-- Data to examine follows --

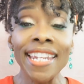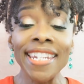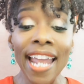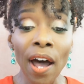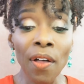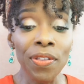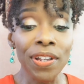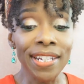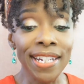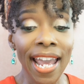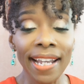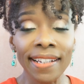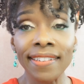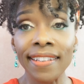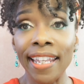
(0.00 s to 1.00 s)
Now, the
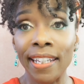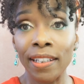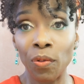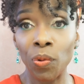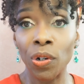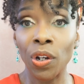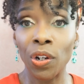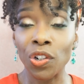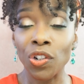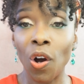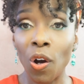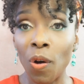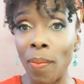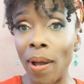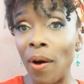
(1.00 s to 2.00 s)
next thing that we're going to
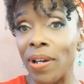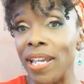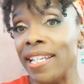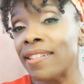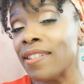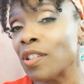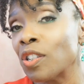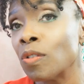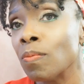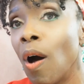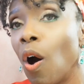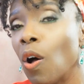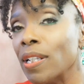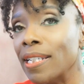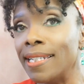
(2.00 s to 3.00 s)
talk about is the
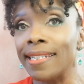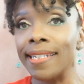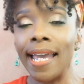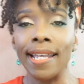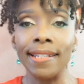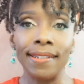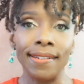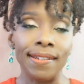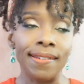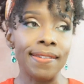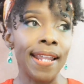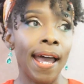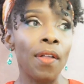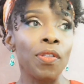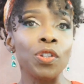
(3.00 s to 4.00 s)
small
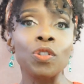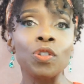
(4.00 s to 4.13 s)
intestines. Now, the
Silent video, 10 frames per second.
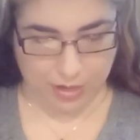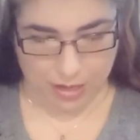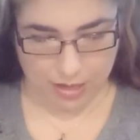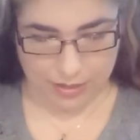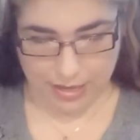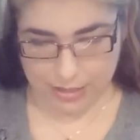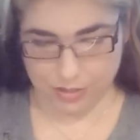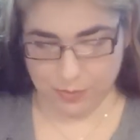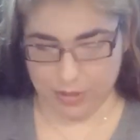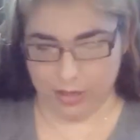Next, we're
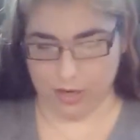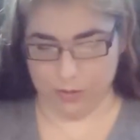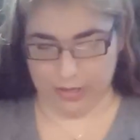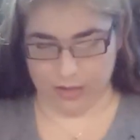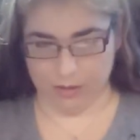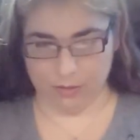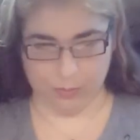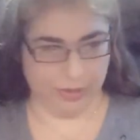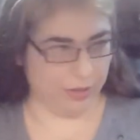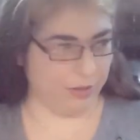going to go in
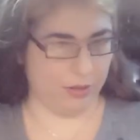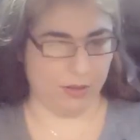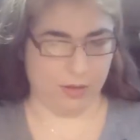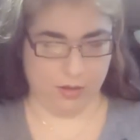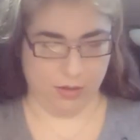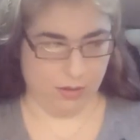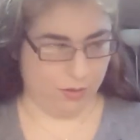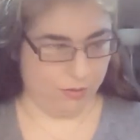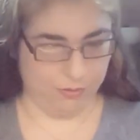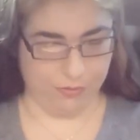with
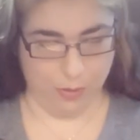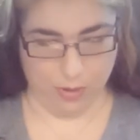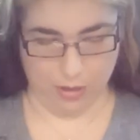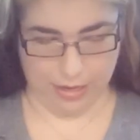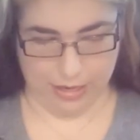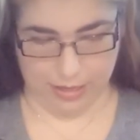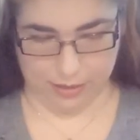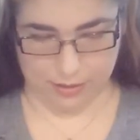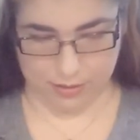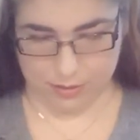four
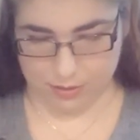eggs.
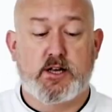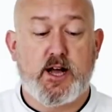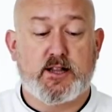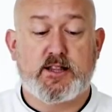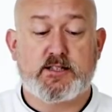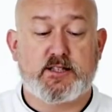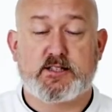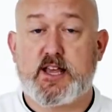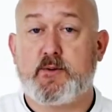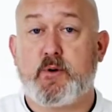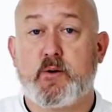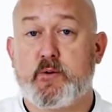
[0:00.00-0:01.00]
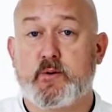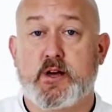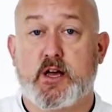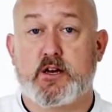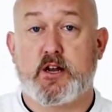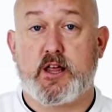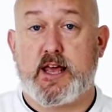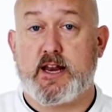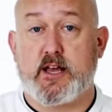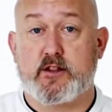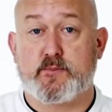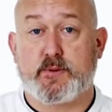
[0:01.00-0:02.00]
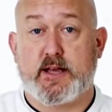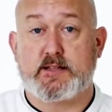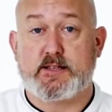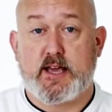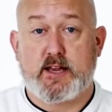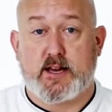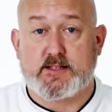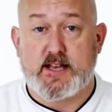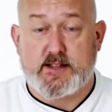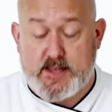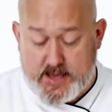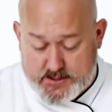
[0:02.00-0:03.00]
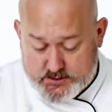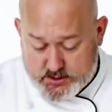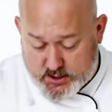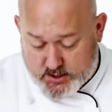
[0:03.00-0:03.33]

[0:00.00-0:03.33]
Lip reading: Gonna cut this the same way we would cut any other plantain. I take the ends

-- Data to examine concluded --

Task item => Output the records exactly. Drop the images.

Exercise answer =>
(0.00 s to 1.00 s)
Now, the
(1.00 s to 2.00 s)
next thing that we're going to
(2.00 s to 3.00 s)
talk about is the
(3.00 s to 4.00 s)
small
(4.00 s to 4.13 s)
intestines. Now, the
Silent video, 10 frames per second.
Next, we're
going to go in
with
four
eggs.
[0:00.00-0:01.00]
[0:01.00-0:02.00]
[0:02.00-0:03.00]
[0:03.00-0:03.33]

[0:00.00-0:03.33]
Lip reading: Gonna cut this the same way we would cut any other plantain. I take the ends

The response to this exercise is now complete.